▶ WHAT THE TASK ASKS: Once you find the line with "[00:01:19.94]", transcribe it and all the lines that follow to the end of the data, exactly as written; skip any pictures.

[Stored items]
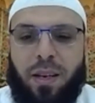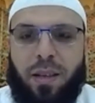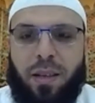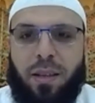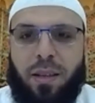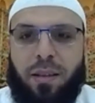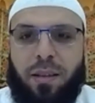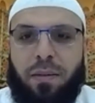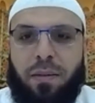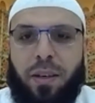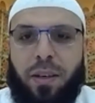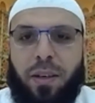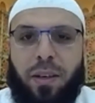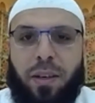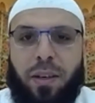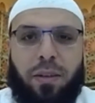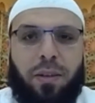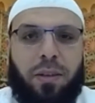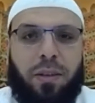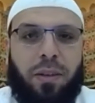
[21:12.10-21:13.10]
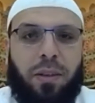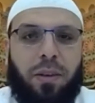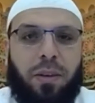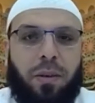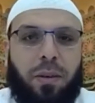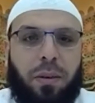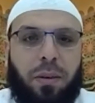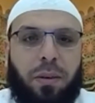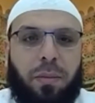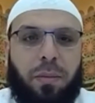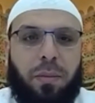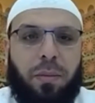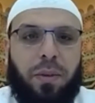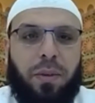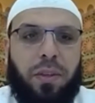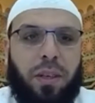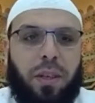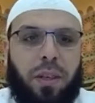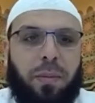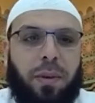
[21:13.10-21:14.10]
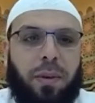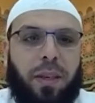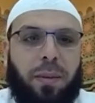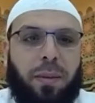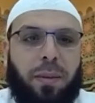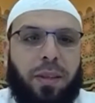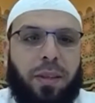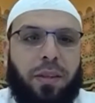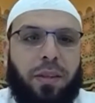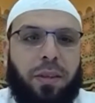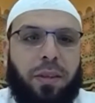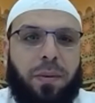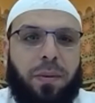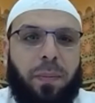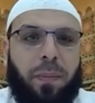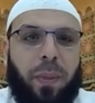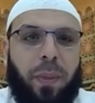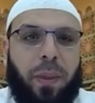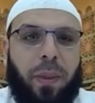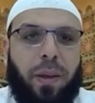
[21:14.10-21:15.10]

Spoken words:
It's very good to see you all, mashallah, may Allah bless you.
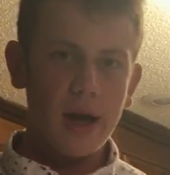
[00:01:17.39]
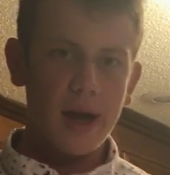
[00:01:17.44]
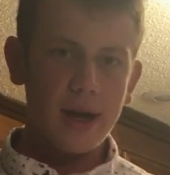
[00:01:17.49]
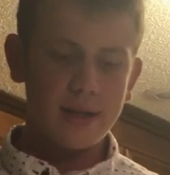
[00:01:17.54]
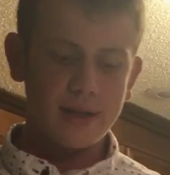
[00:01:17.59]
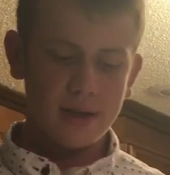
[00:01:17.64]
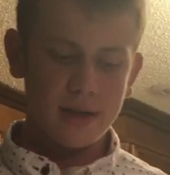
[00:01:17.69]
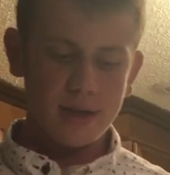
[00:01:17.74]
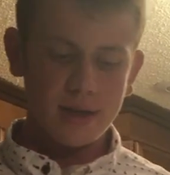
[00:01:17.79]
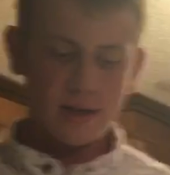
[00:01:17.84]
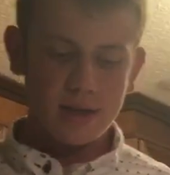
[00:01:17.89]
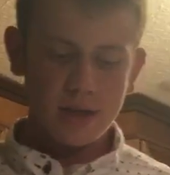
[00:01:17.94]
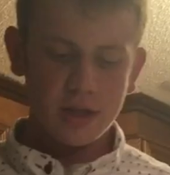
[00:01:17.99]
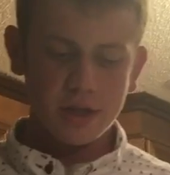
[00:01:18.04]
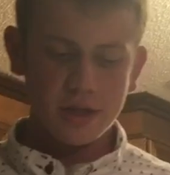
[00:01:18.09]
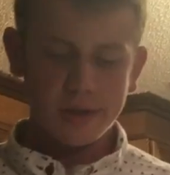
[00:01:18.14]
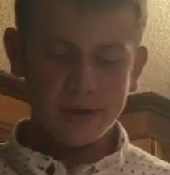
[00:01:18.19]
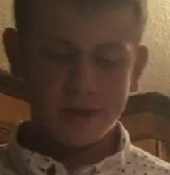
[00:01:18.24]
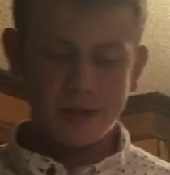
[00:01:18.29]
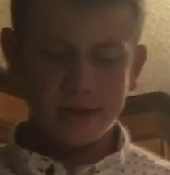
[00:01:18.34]
as an
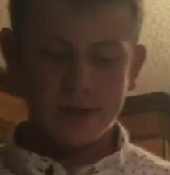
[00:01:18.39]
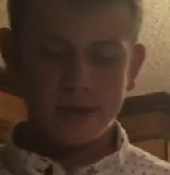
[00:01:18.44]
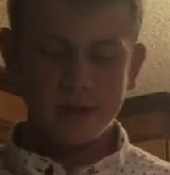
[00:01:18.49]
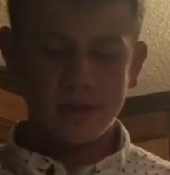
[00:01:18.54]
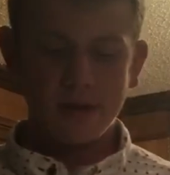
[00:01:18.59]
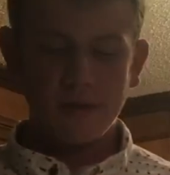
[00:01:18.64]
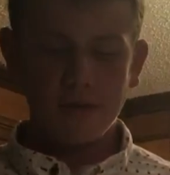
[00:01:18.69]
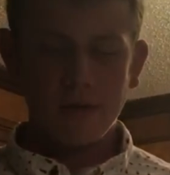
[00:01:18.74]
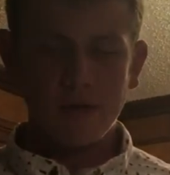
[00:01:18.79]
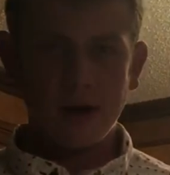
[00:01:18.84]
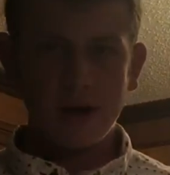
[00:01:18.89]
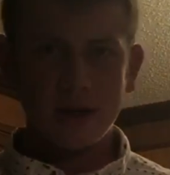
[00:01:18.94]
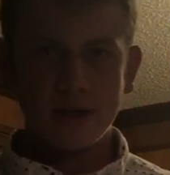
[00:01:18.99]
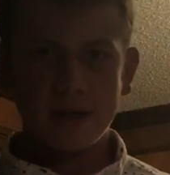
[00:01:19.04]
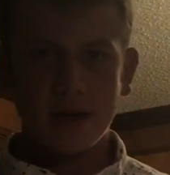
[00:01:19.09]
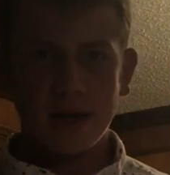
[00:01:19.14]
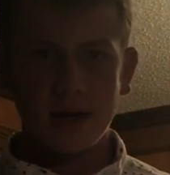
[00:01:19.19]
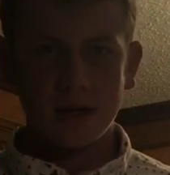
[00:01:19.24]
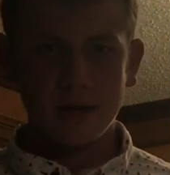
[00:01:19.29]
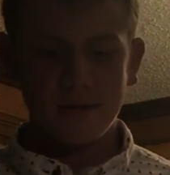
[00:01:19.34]
addition to the Civil
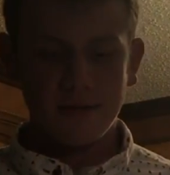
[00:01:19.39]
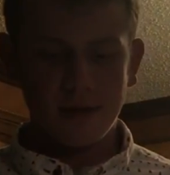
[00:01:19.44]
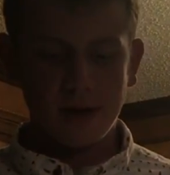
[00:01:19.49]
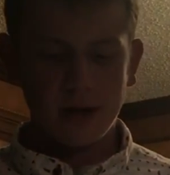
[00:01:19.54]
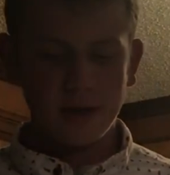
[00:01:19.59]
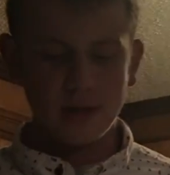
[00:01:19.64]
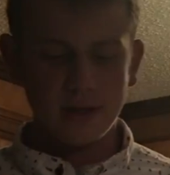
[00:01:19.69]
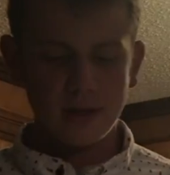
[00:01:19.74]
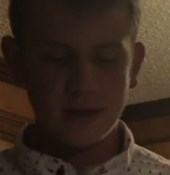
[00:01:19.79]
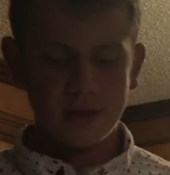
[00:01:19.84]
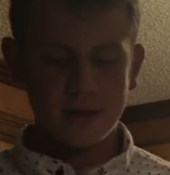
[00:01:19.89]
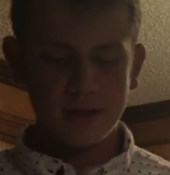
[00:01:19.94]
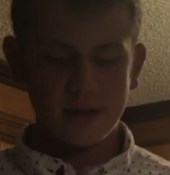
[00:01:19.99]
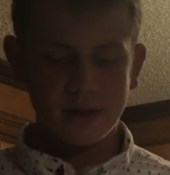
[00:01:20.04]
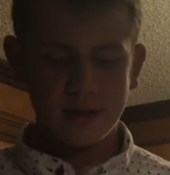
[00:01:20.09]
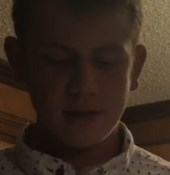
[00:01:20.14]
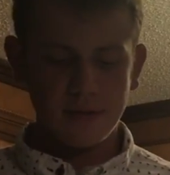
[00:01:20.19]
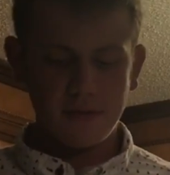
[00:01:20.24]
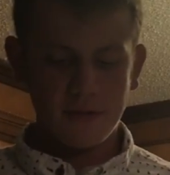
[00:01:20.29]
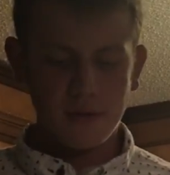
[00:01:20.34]
Rights Act of
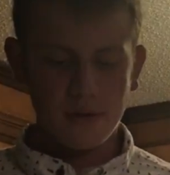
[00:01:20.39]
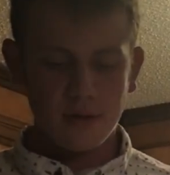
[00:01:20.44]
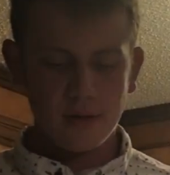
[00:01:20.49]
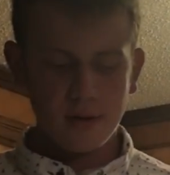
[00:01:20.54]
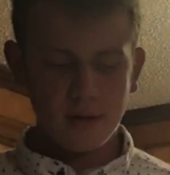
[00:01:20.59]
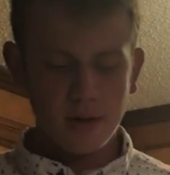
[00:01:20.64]
1964.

▶ EXERCISE RESULT:
[00:01:19.94]
[00:01:19.99]
[00:01:20.04]
[00:01:20.09]
[00:01:20.14]
[00:01:20.19]
[00:01:20.24]
[00:01:20.29]
[00:01:20.34]
Rights Act of
[00:01:20.39]
[00:01:20.44]
[00:01:20.49]
[00:01:20.54]
[00:01:20.59]
[00:01:20.64]
1964.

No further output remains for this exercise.